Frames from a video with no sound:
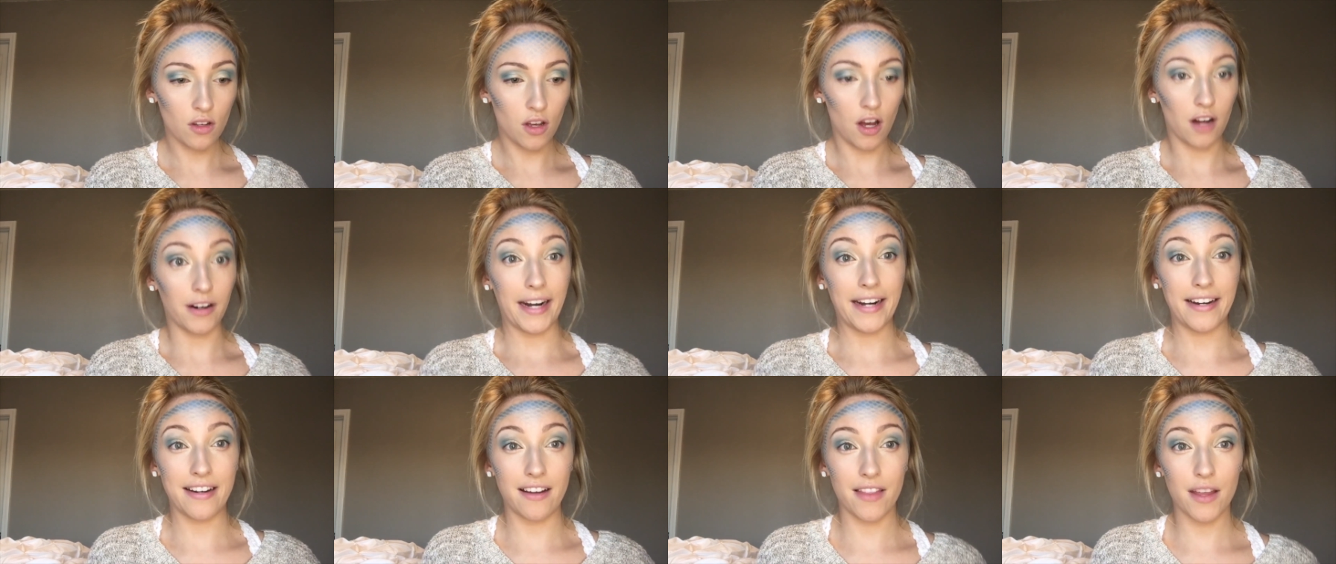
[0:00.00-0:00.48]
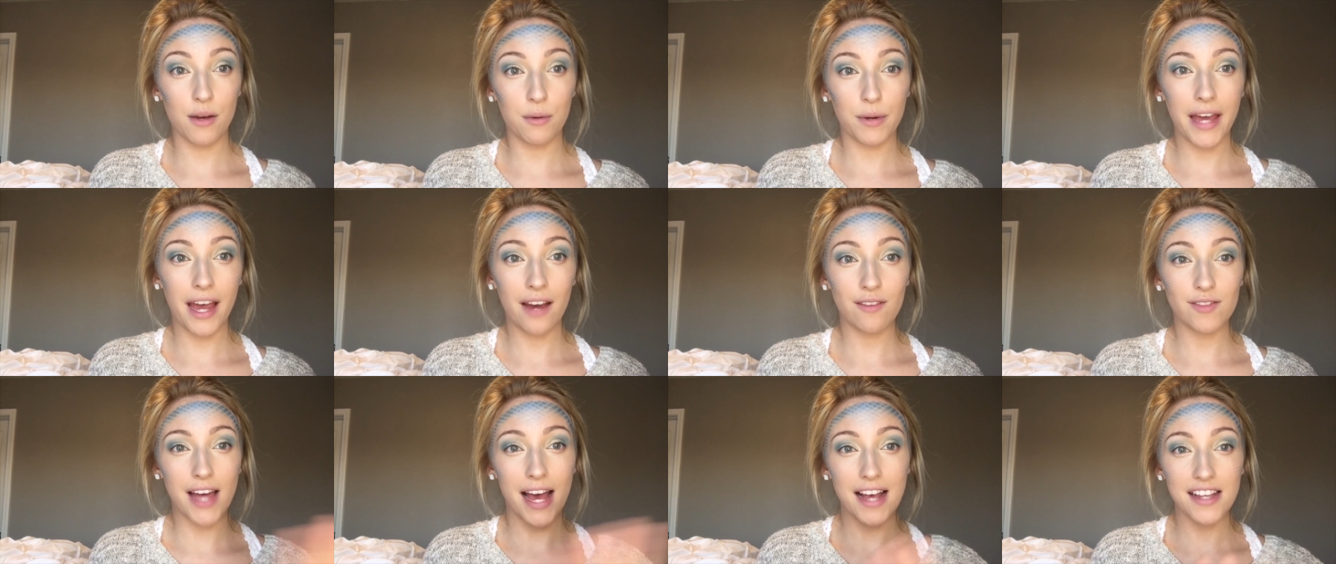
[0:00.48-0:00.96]
Alright, now that we
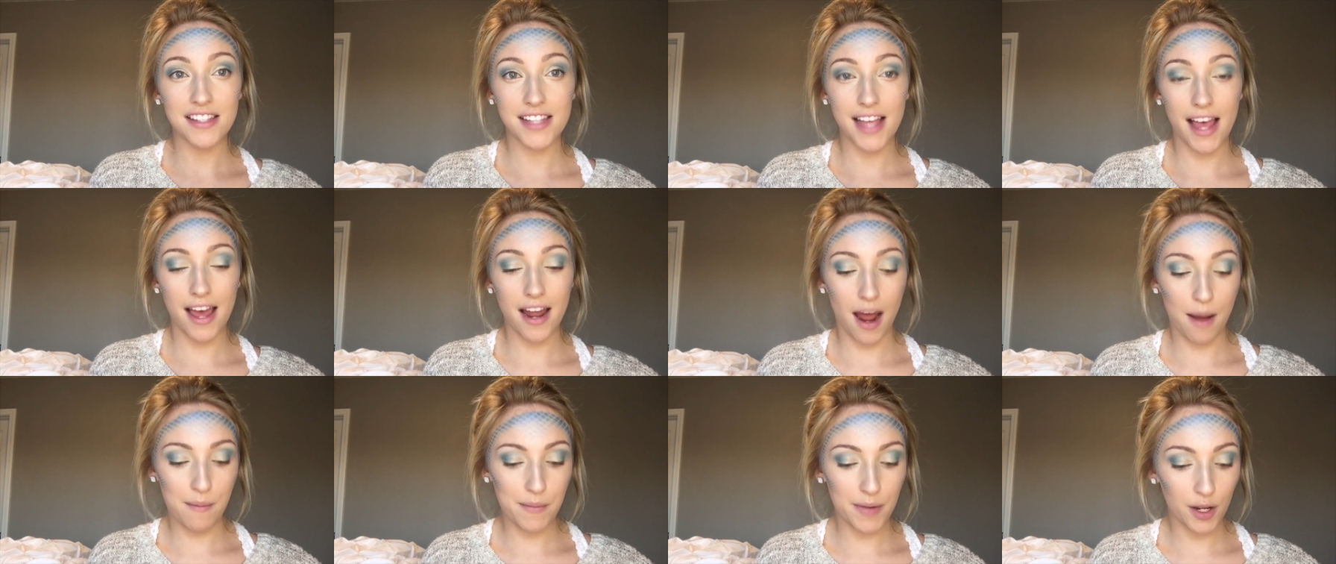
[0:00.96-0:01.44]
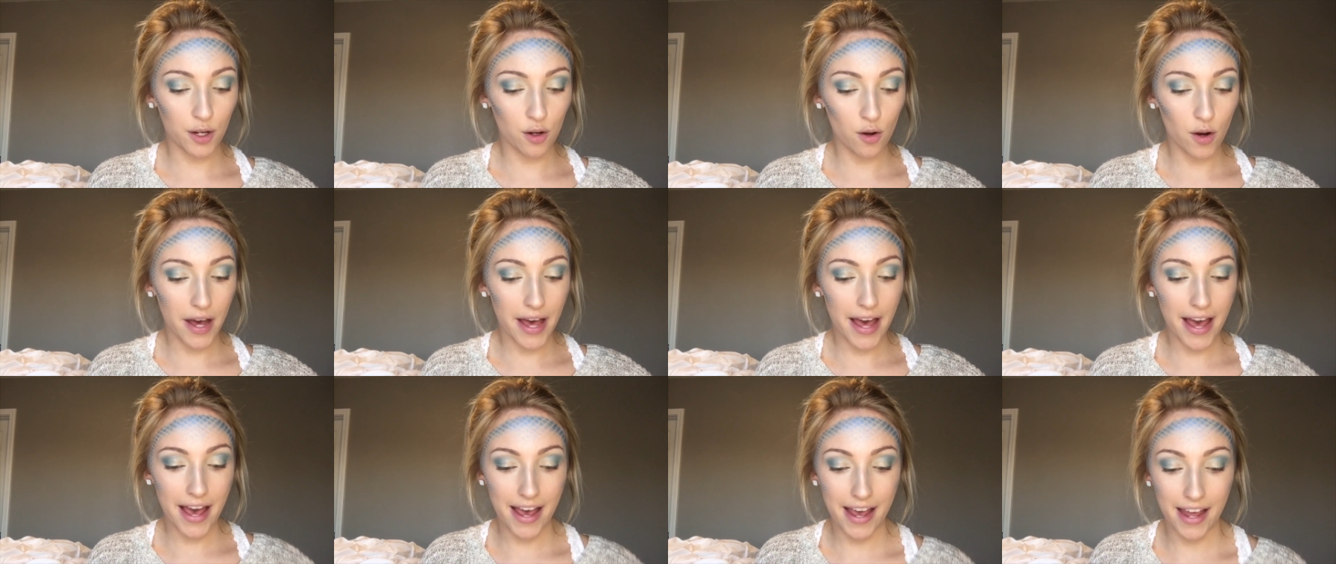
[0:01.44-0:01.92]
have that set, I'm going to go
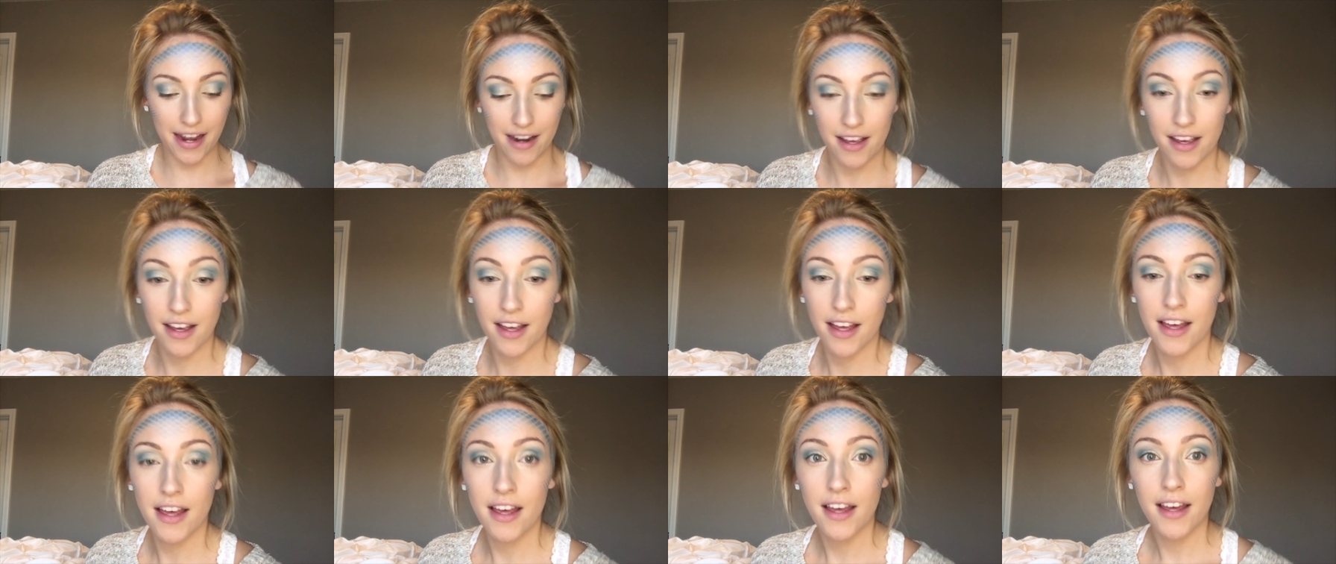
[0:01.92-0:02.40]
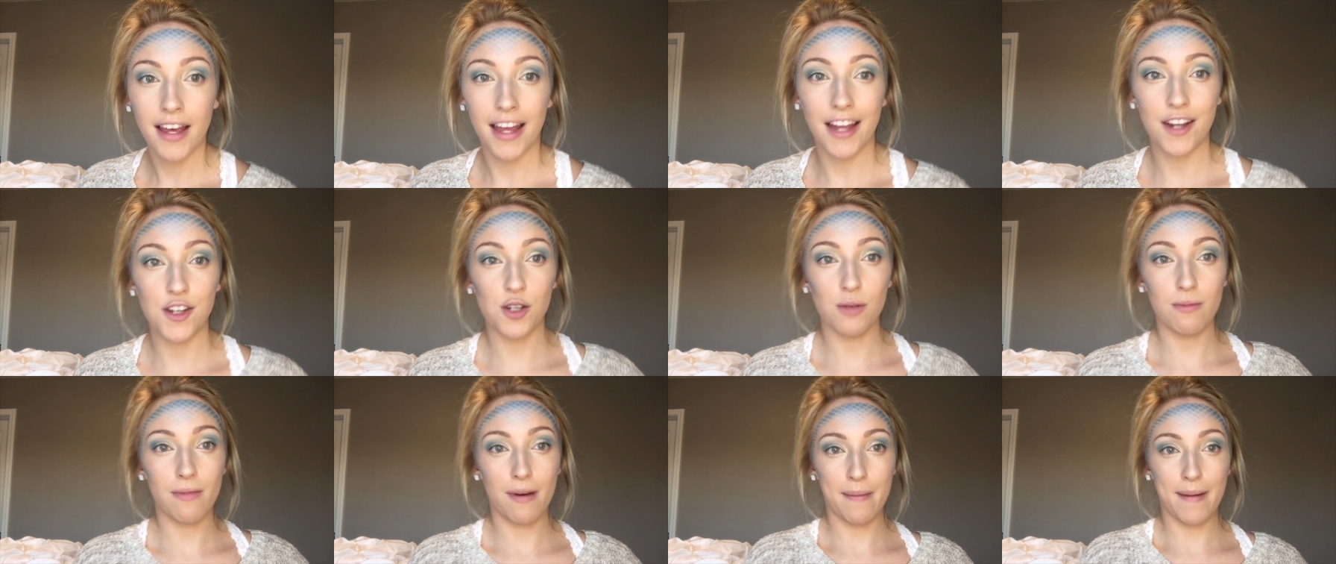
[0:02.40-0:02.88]
ahead
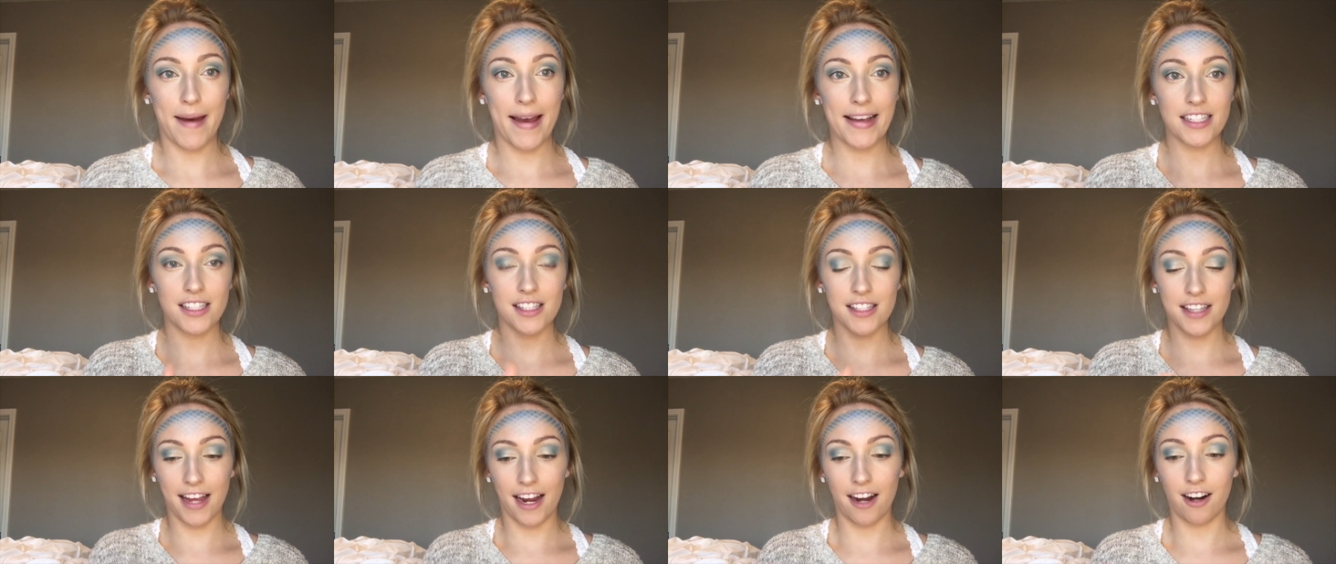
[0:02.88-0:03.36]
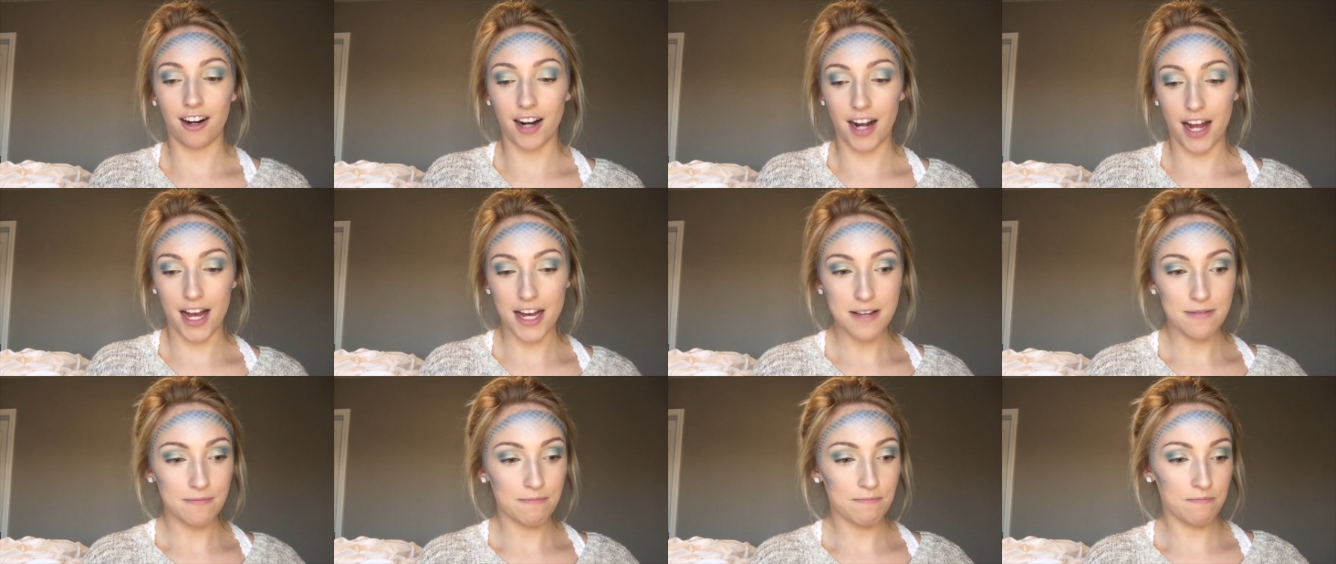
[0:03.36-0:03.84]
and do my
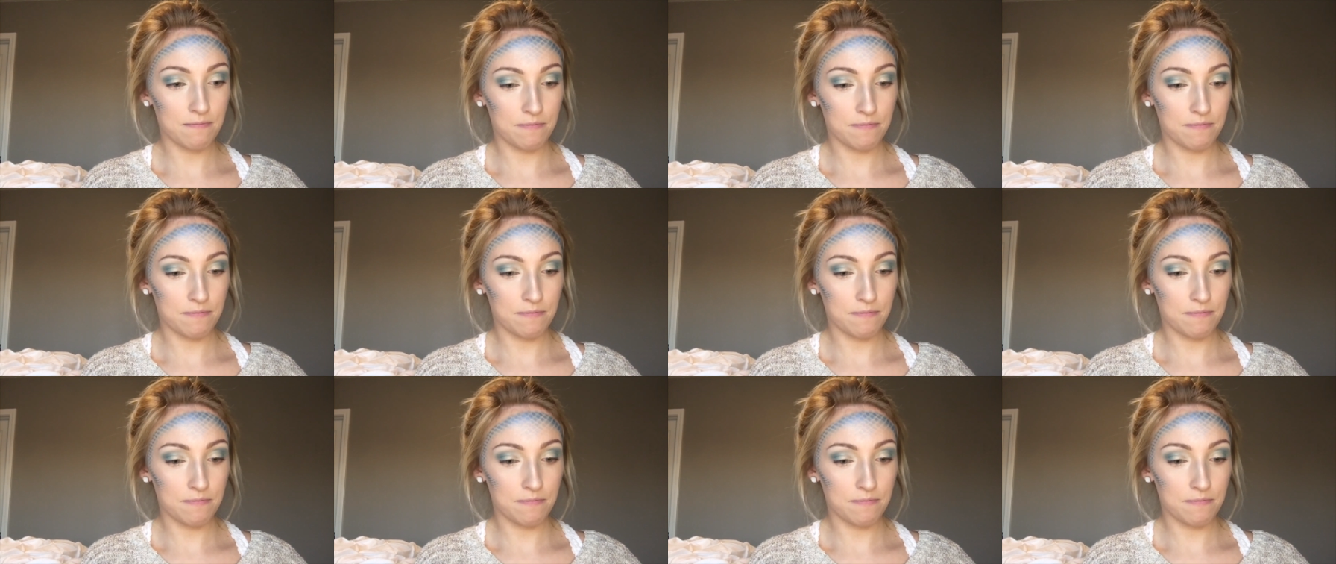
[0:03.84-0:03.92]
mascara.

========

→ **Work item**:
Copy out exactly the lines between the line containing "[0:01.44-0:01.92]" and the end of the entries, including both, and leave the pictures behind.

→ **Response below**:
[0:01.44-0:01.92]
have that set, I'm going to go
[0:01.92-0:02.40]
[0:02.40-0:02.88]
ahead
[0:02.88-0:03.36]
[0:03.36-0:03.84]
and do my
[0:03.84-0:03.92]
mascara.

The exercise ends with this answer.